Red Dead Redemption 2 (Xbox One)

You can brush your horse in Red Dead Redemption 2. That will increase the horse’s health. You can bathe yourself. Each limb, one-by-one. That won’t increase your health. You can shave too, each part of the face offering a different length. Every drawer of a nightstand is waiting to be opened, every item waiting to be picked individually. It’s all slow, laborious, clunky, and numbing.

Developer Rockstar never defines what Red Dead Redemption 2 is. Either this is a real world old west simulator or a nod to the cinematic, mythologized west as John Wayne sold it on screen. Combining both is an abject failure. The two can’t mix, too divergent in what they represent. During extended horse rides to an indicated location, holding back turns on a cinematic camera.
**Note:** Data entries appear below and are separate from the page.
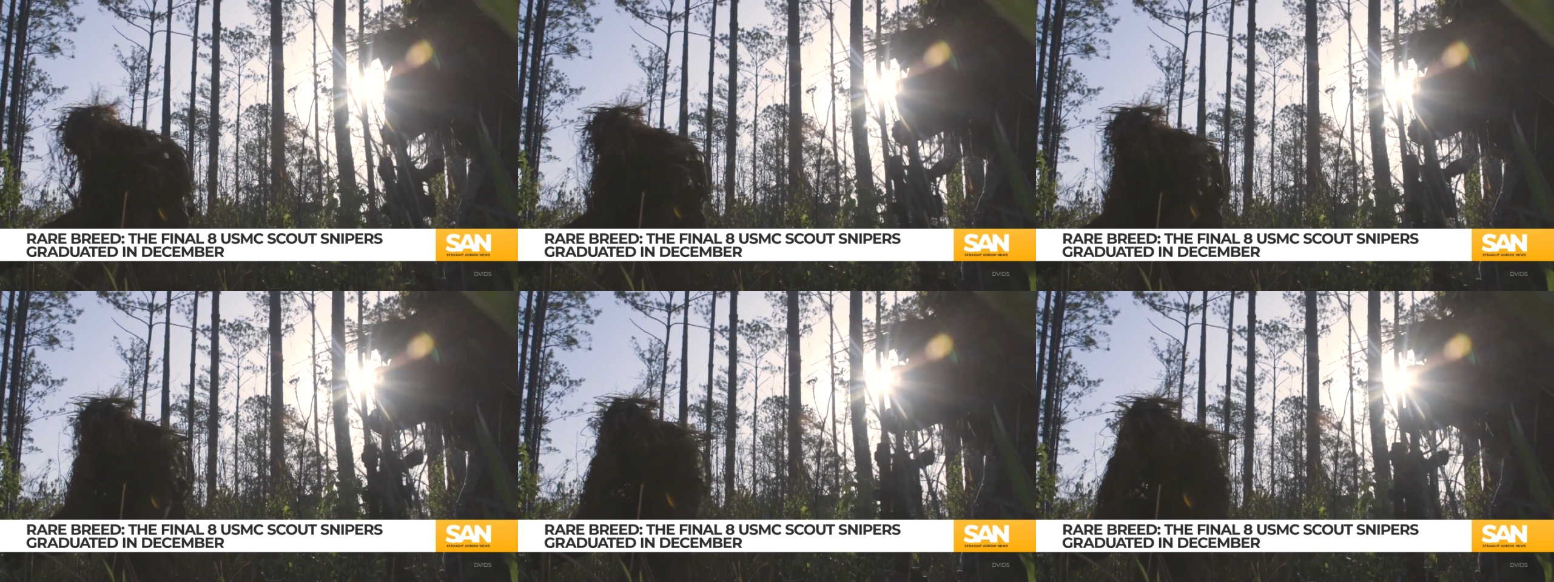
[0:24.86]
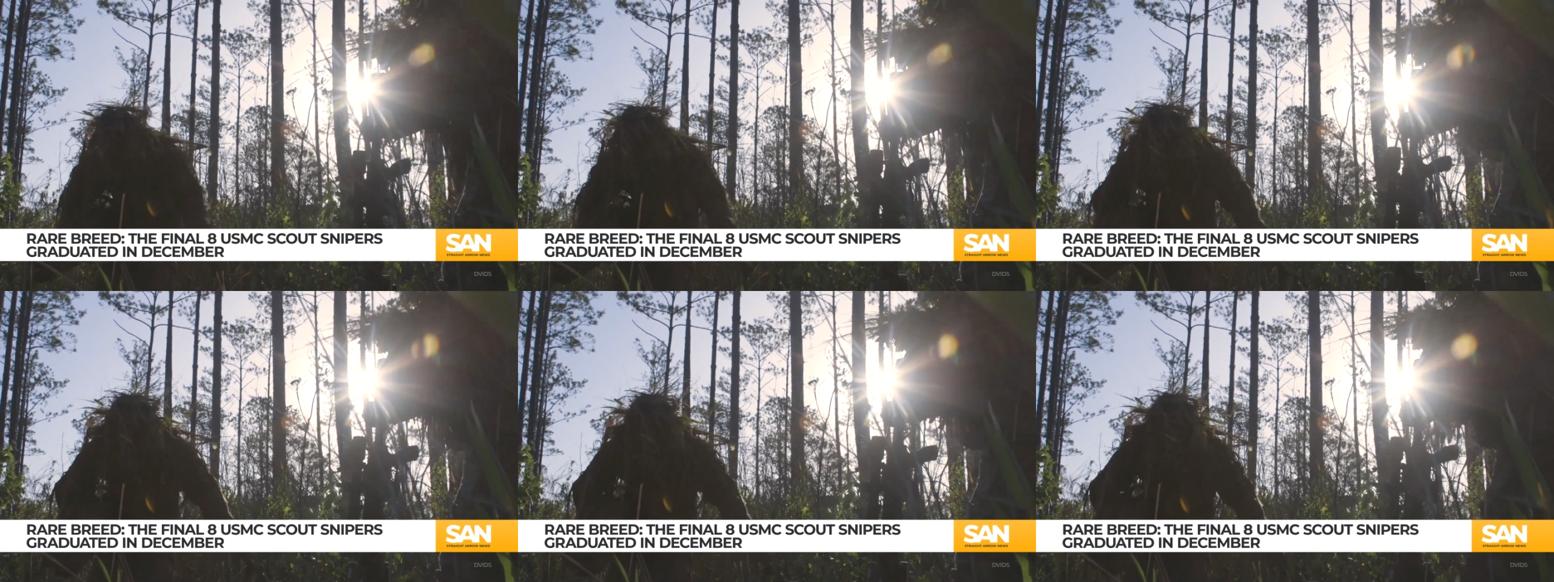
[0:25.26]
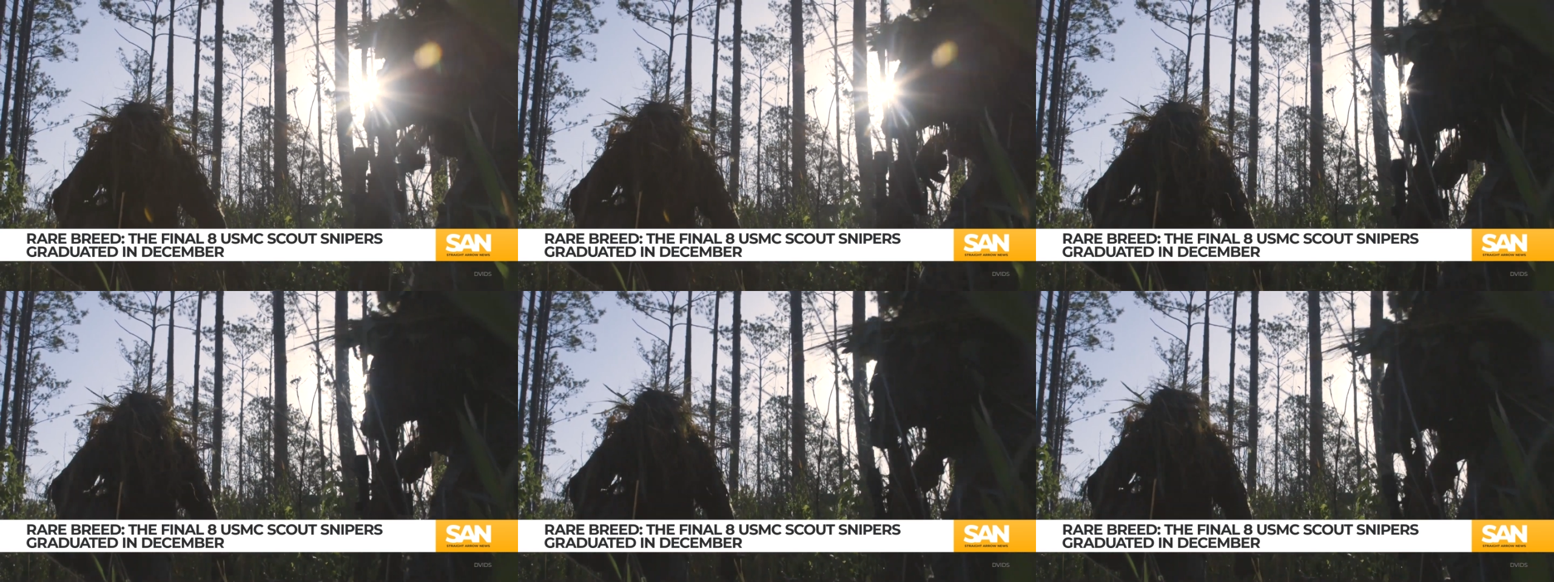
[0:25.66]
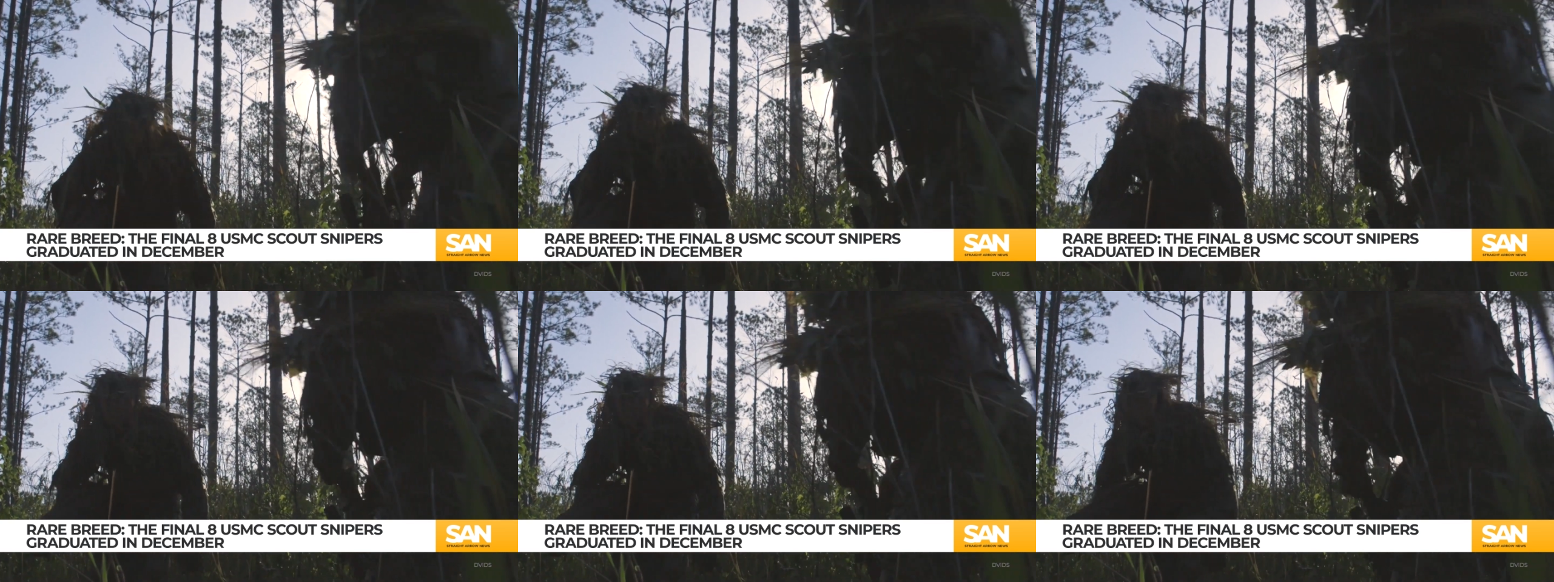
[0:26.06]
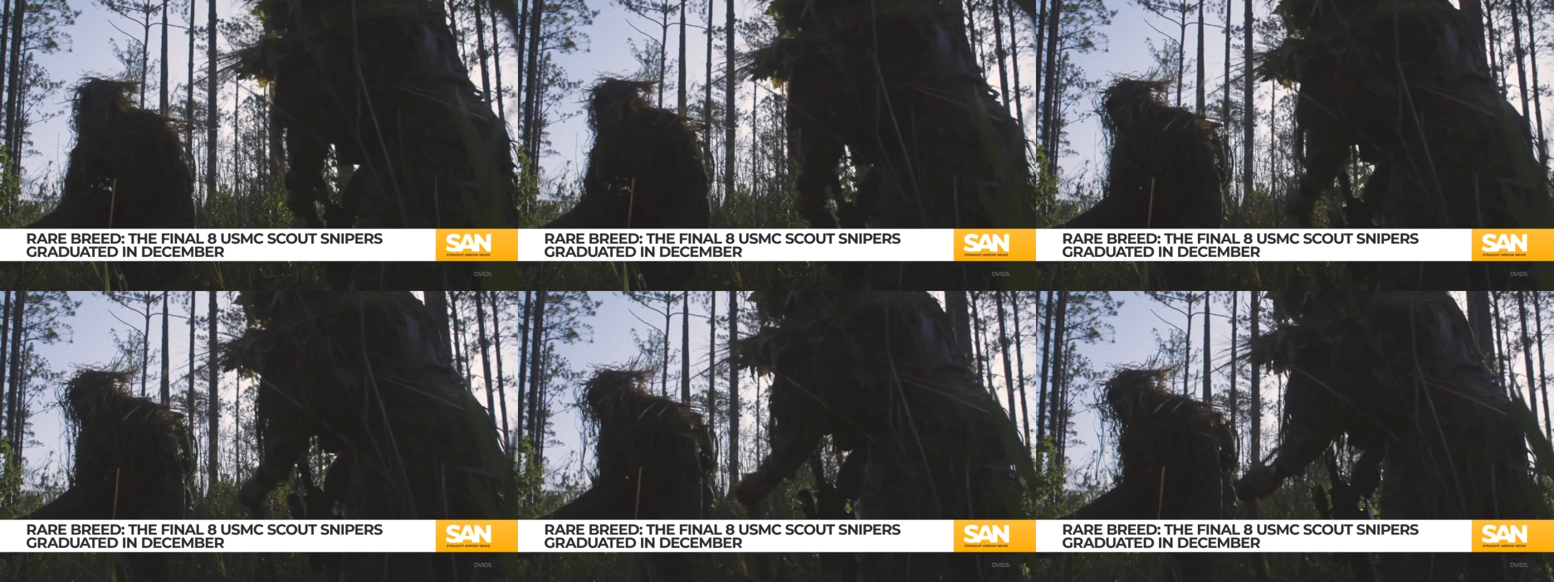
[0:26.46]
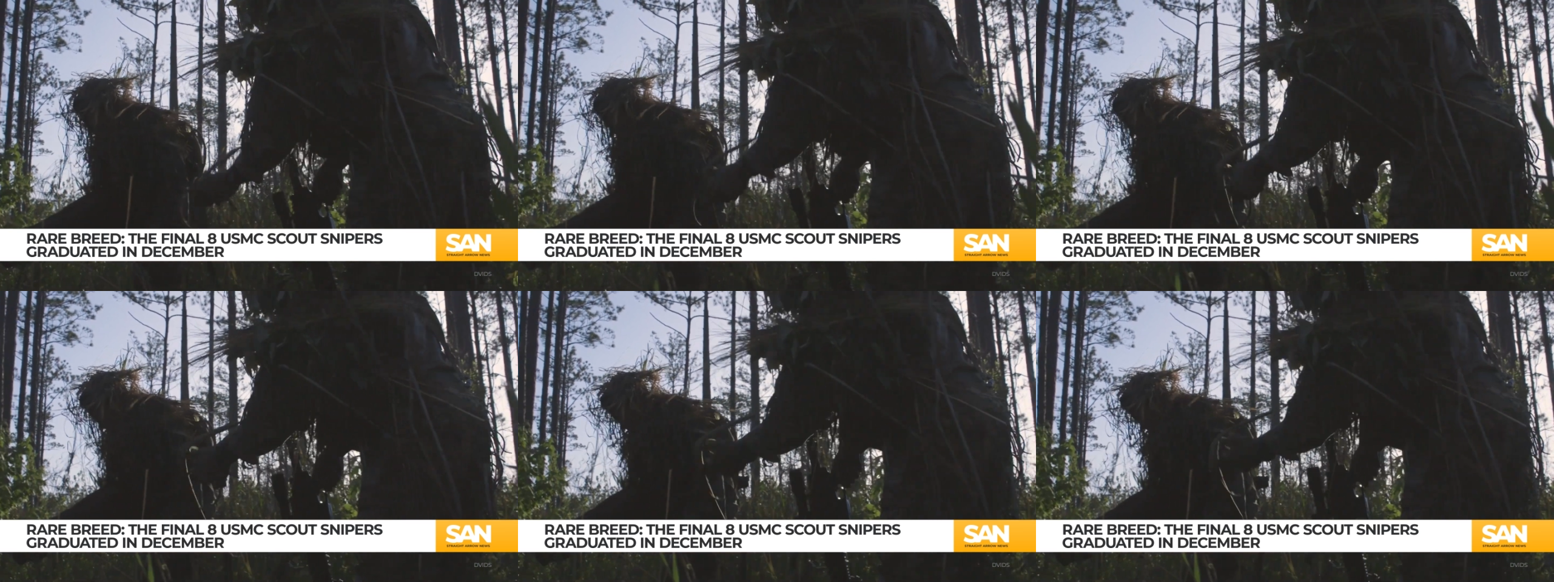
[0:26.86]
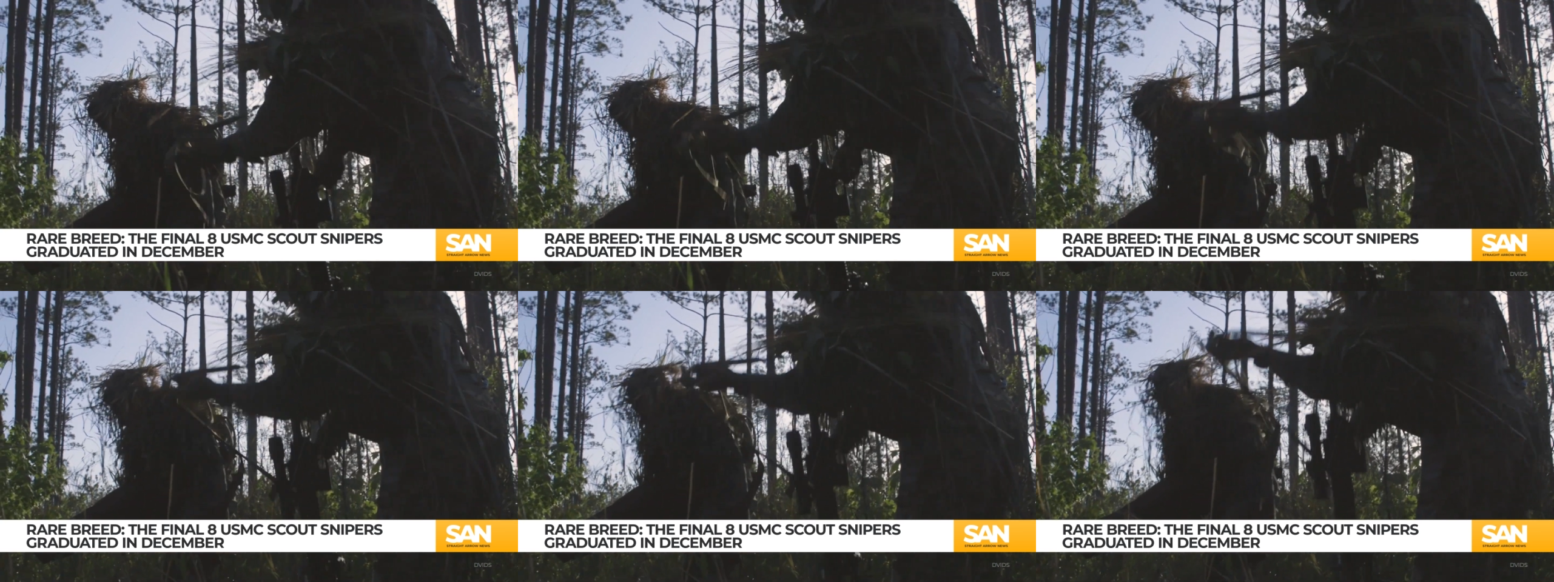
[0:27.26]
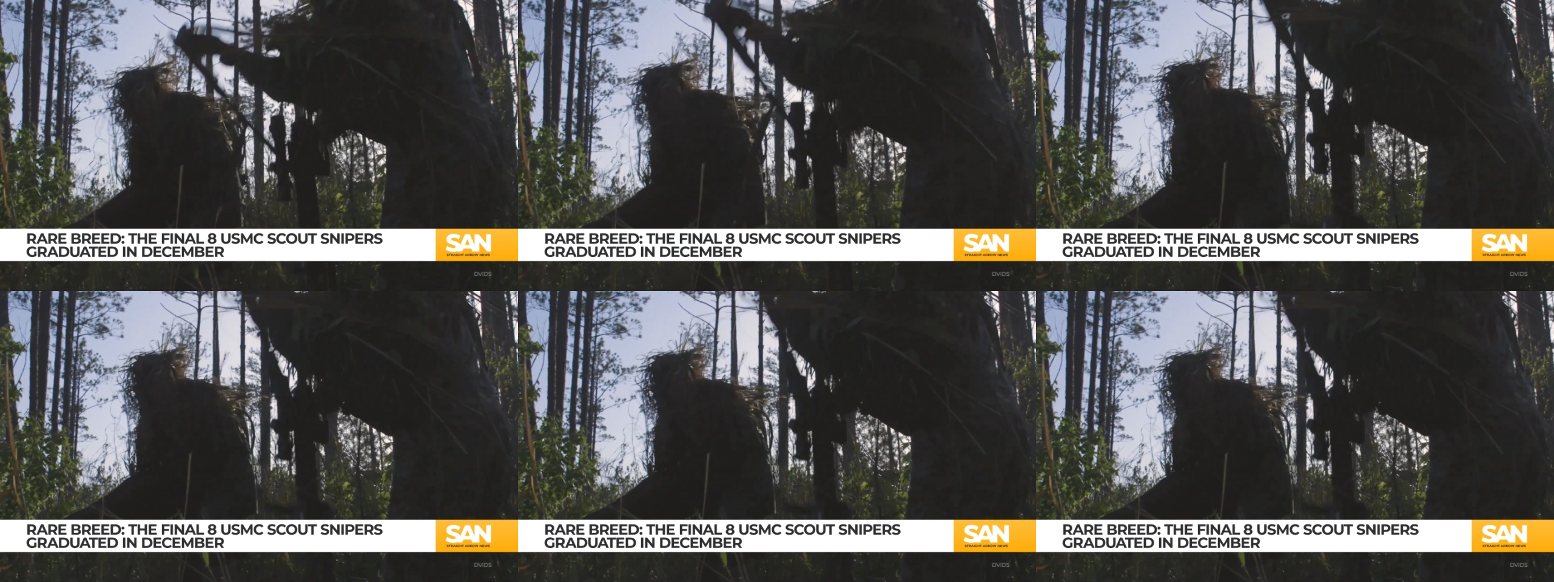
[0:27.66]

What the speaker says: No face is visible, so there are no lips to read.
That switches to a 2.35:1 scope aspect ratio; the camera swivels. Hold A and protagonist Arthur Mason rides without assistance. The only “cinematic” quality is in how all of this is destined to end up on the editing room floor, superfluous second unit footage of dubious quality. If “real,” that camera is misplaced all together.

Forgotten series progenitor Red Dead Revolver worked – Revolver went for gusto, depicting the hoary, cheap violence of an Italian giallo and western, fantastical and flush with gunslinging hyperbole. Redemption 2 then is a series of numbing systems that took thousands of man hours to see through to the end, with two entirely different visions as to the end product.
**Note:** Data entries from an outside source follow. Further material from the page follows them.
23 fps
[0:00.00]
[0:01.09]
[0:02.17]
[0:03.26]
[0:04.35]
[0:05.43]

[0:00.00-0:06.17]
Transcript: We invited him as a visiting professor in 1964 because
Bathing, horse care, eating, sleeping; nothing in these time wasting systems develop Red Dead Redemption 2’s ponderous, teary-eyed story of old west outlaws being phased out by America’s progress. The cowboy, rather the mythos of the gun-slinging cowboy, begin to fade in this 1899 setting. Their final days of a free west, told without a sense of tone or logic. In minutes, Red Dead Redemption 2 is setting up a mass shoot-out. Mason kills some 20 men, others in his gang a few more. Lawful consequences? Not here, or not yet. So much for settling down.

Scenes of klutzy KKK members exude slapstick comedy. A drunken night at a bar sees Mason and a black friend trying to wrestle a pig and later, line dancing with patrons, none of whom bring up race in this post-Civil War period. Other moments ask for dramatic empathy, with the poor already succumbing to capitalist cruelty. The social awareness lacks concrete tone, or the bravery to confront the realities of this period. This, in-between moments of fumbling with imprecise menus and messy sub-menus, wrangling meters that indicate health or stamina, foraging for too much tobacco inside drawers, crafting junk, and raising your horse as if a soon-to-perish Nintendog.

America’s west is a brutal story of conquering white men, racism, brutality, misogyny, and reckless behavior. Redemption 2 shrugs those off, like John Wayne did, but expects the same real world gravitas by way of stuff. Too much clunky stuff, stuffed in with more stuff. That’s the empty legacy of Red Dead Redemption 2.